▸ AIM OF THE TASK
I'd like the full listing transcribed exactly, with no images included.

DATA RECORDS START

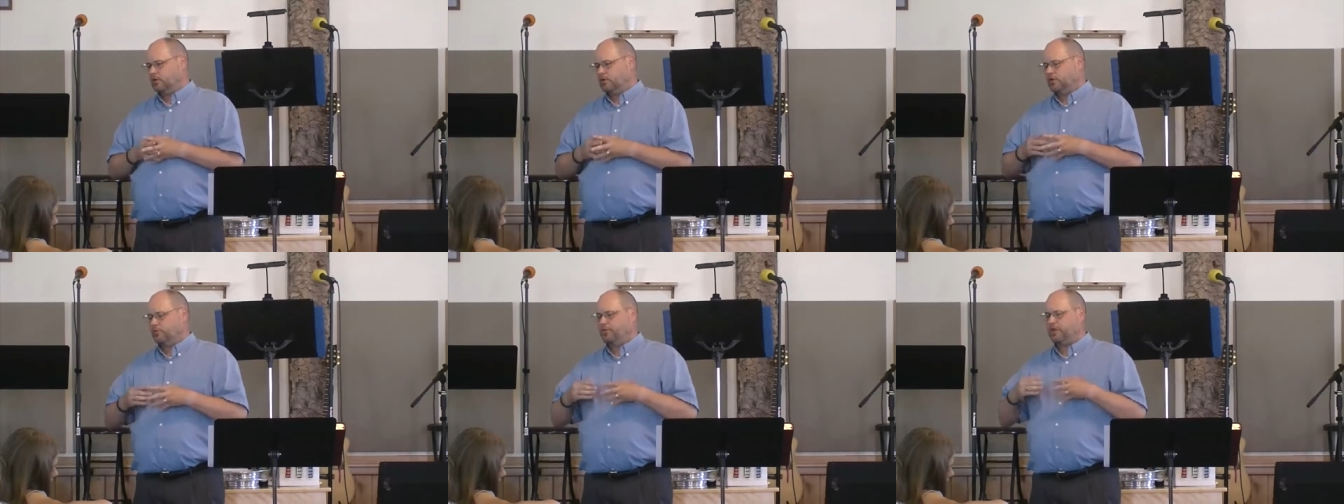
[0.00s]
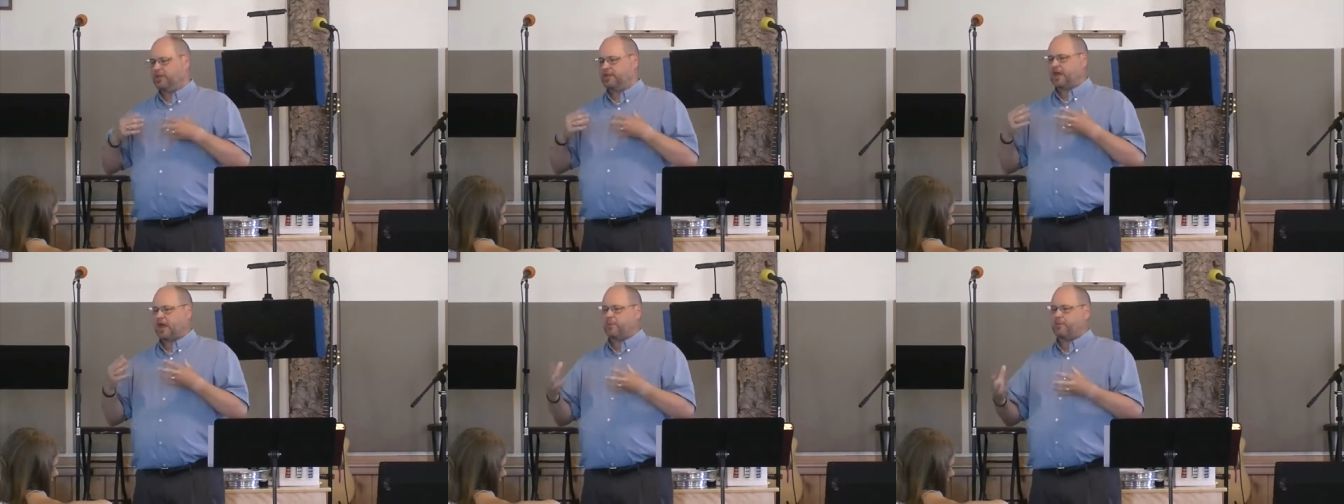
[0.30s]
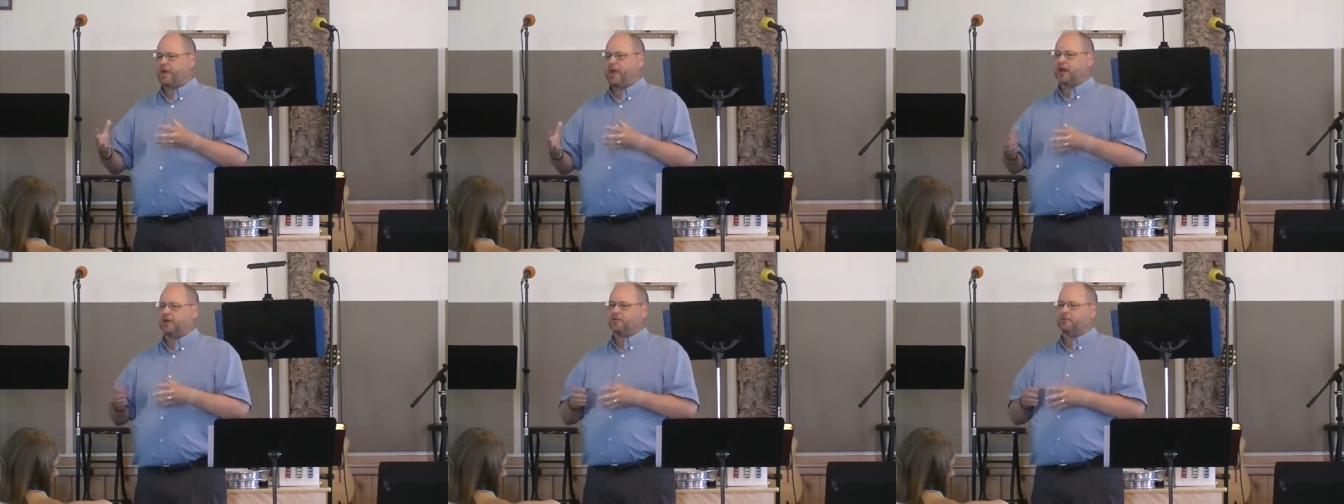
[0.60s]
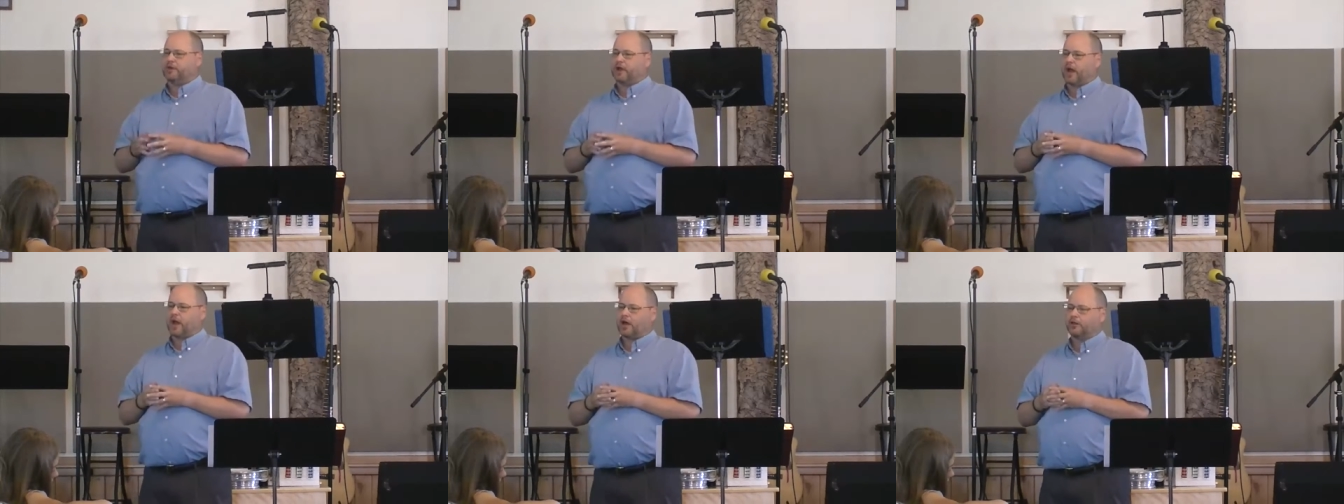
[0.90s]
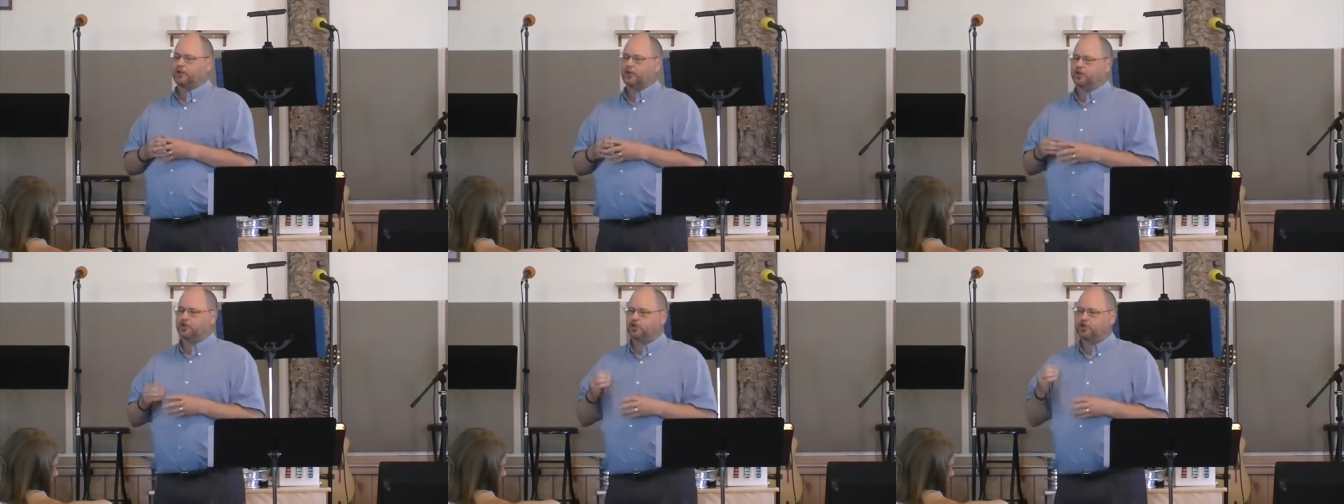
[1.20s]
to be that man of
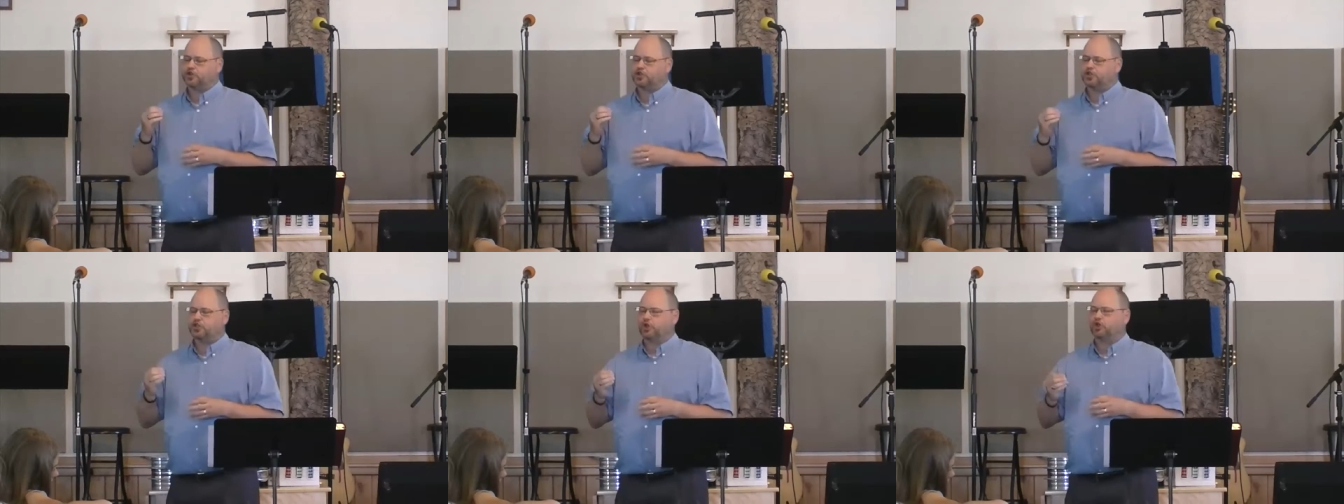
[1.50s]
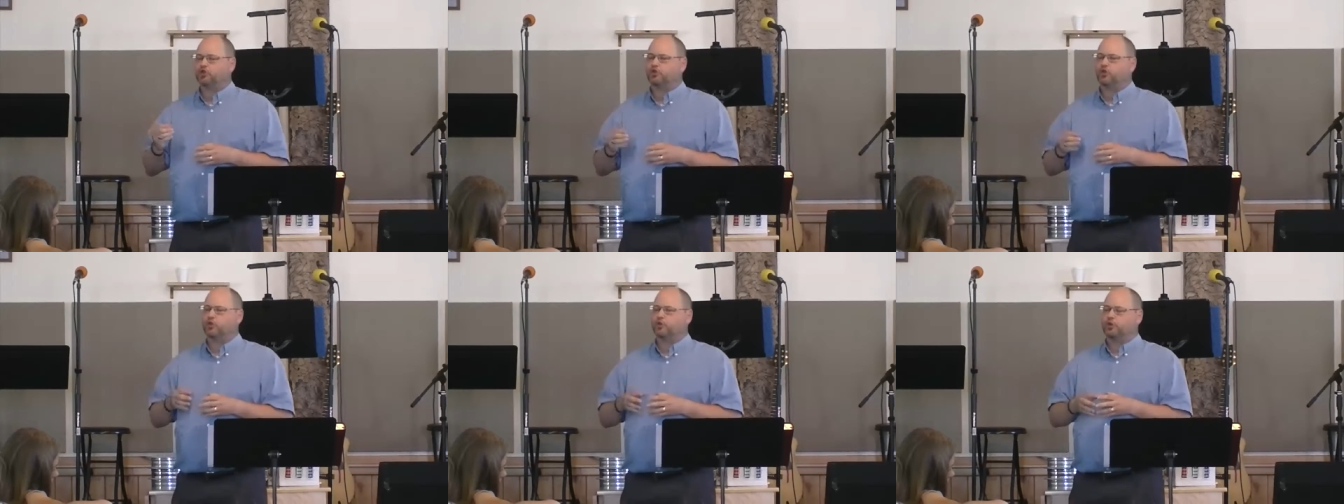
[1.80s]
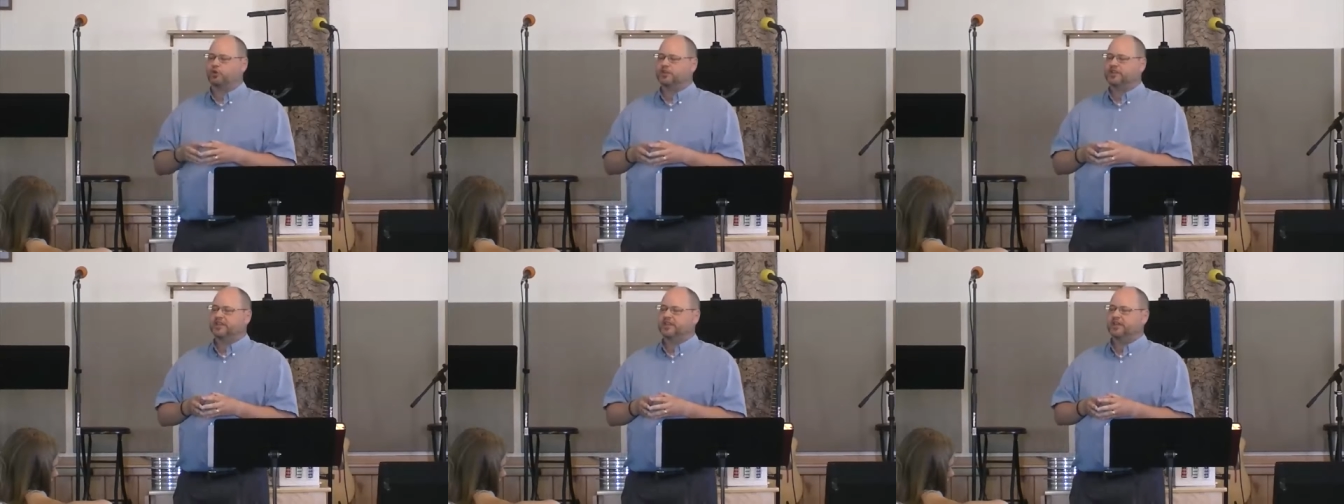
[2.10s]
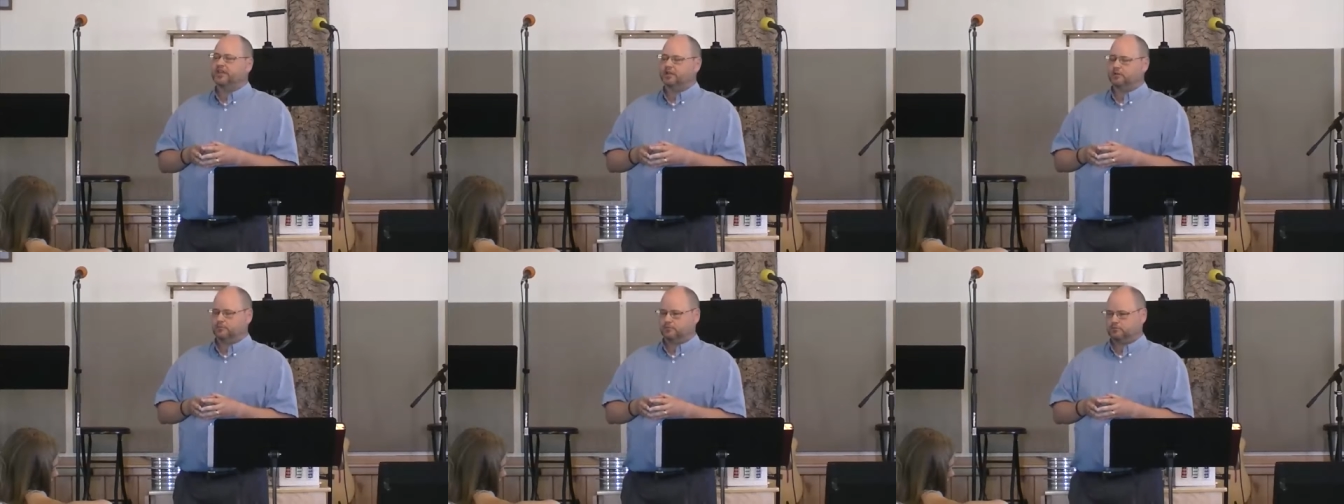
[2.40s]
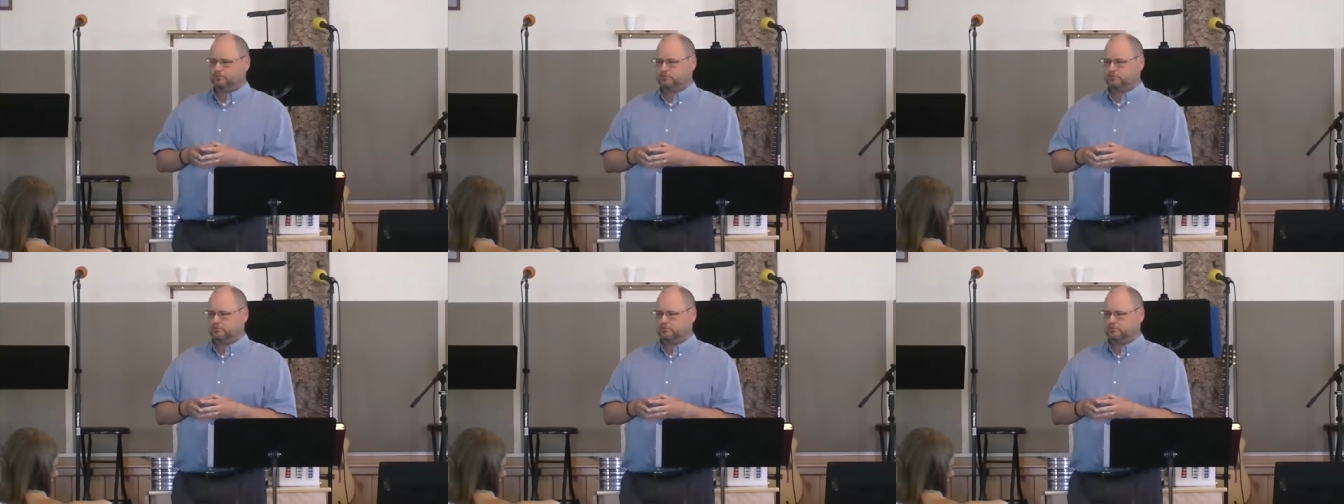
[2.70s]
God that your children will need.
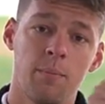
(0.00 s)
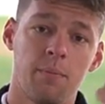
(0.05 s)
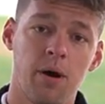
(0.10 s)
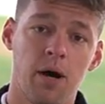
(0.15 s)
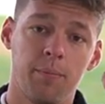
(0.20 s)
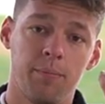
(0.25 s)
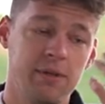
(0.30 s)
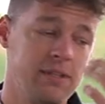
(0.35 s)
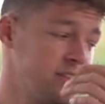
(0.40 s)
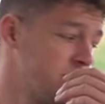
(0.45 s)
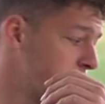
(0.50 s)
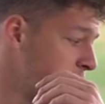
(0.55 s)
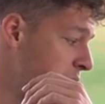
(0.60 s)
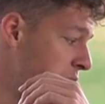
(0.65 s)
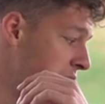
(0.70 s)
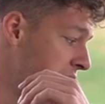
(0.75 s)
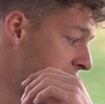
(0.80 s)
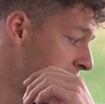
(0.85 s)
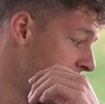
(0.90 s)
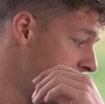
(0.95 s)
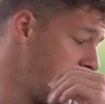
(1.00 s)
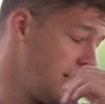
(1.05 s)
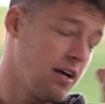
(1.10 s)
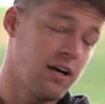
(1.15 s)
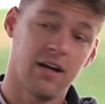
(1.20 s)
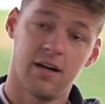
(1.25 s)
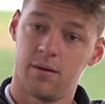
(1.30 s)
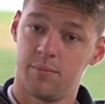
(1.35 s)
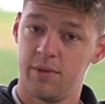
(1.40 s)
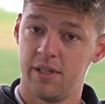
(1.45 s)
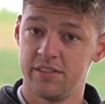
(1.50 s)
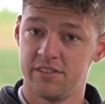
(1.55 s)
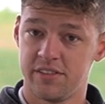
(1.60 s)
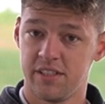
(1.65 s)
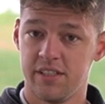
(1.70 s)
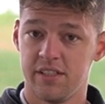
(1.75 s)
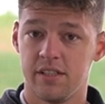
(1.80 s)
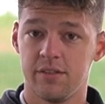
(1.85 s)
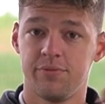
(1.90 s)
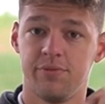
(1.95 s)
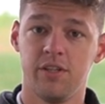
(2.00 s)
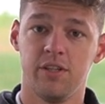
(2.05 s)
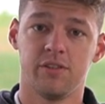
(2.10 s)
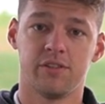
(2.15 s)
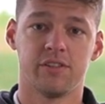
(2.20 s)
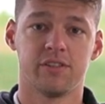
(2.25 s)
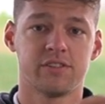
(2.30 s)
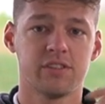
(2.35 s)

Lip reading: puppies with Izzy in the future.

DATA RECORDS END

▸ SOLUTION TO THIS PROBLEM
[0.00s]
[0.30s]
[0.60s]
[0.90s]
[1.20s]
to be that man of
[1.50s]
[1.80s]
[2.10s]
[2.40s]
[2.70s]
God that your children will need.
(0.00 s)
(0.05 s)
(0.10 s)
(0.15 s)
(0.20 s)
(0.25 s)
(0.30 s)
(0.35 s)
(0.40 s)
(0.45 s)
(0.50 s)
(0.55 s)
(0.60 s)
(0.65 s)
(0.70 s)
(0.75 s)
(0.80 s)
(0.85 s)
(0.90 s)
(0.95 s)
(1.00 s)
(1.05 s)
(1.10 s)
(1.15 s)
(1.20 s)
(1.25 s)
(1.30 s)
(1.35 s)
(1.40 s)
(1.45 s)
(1.50 s)
(1.55 s)
(1.60 s)
(1.65 s)
(1.70 s)
(1.75 s)
(1.80 s)
(1.85 s)
(1.90 s)
(1.95 s)
(2.00 s)
(2.05 s)
(2.10 s)
(2.15 s)
(2.20 s)
(2.25 s)
(2.30 s)
(2.35 s)

Lip reading: puppies with Izzy in the future.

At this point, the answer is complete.